__TASK ITEM__
Reproduce the records that follow exactly; any picture among them stays out.

***** DATASET RECORDS

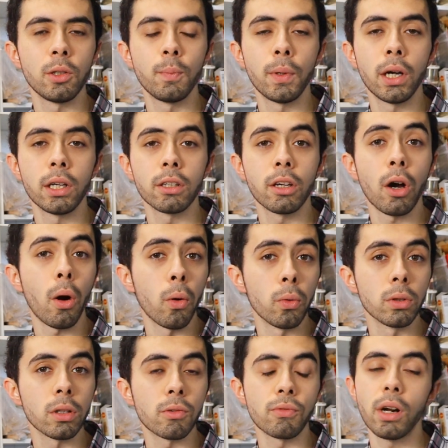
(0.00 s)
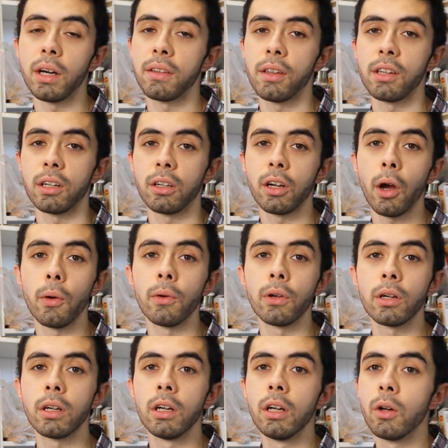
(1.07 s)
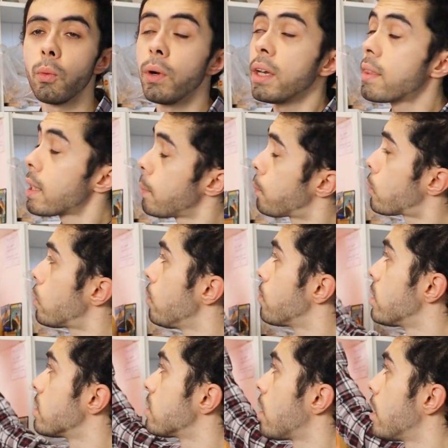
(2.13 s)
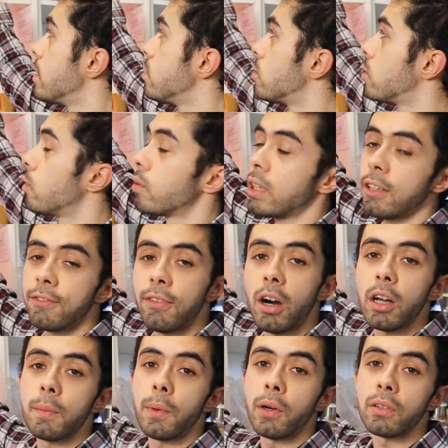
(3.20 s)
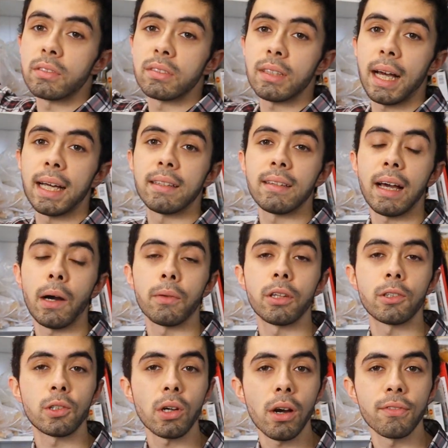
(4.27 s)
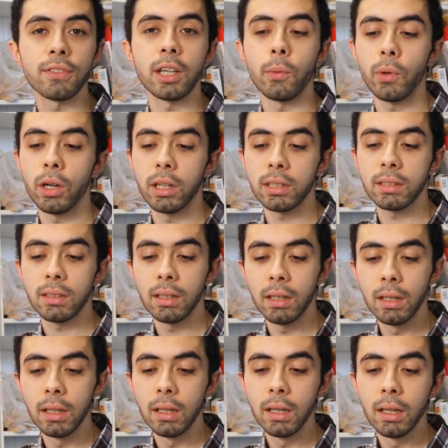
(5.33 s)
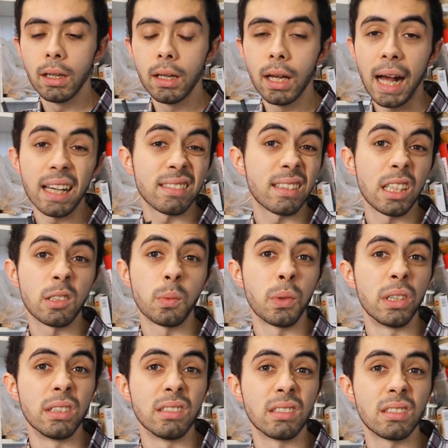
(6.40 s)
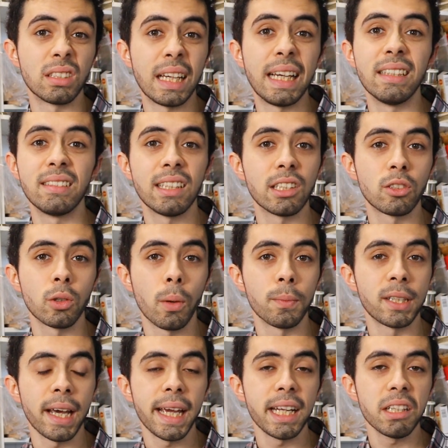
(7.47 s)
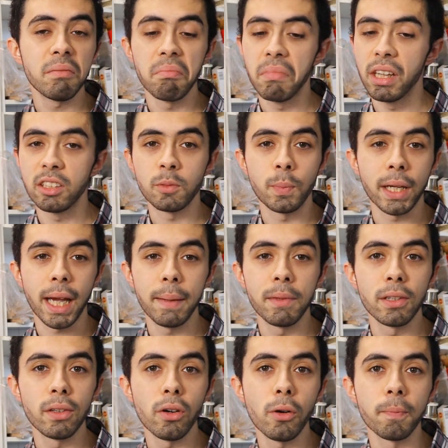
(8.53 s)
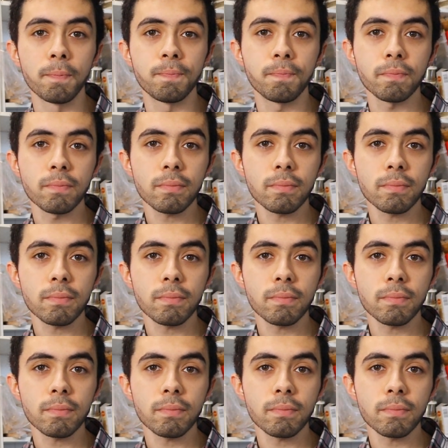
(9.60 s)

to burn coal rather than coke, with improved designs to the firebox and how the drafting worked. As this was easier to obtain, this became the norm.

**********

__REPLY__
(0.00 s)
(1.07 s)
(2.13 s)
(3.20 s)
(4.27 s)
(5.33 s)
(6.40 s)
(7.47 s)
(8.53 s)
(9.60 s)

to burn coal rather than coke, with improved designs to the firebox and how the drafting worked. As this was easier to obtain, this became the norm.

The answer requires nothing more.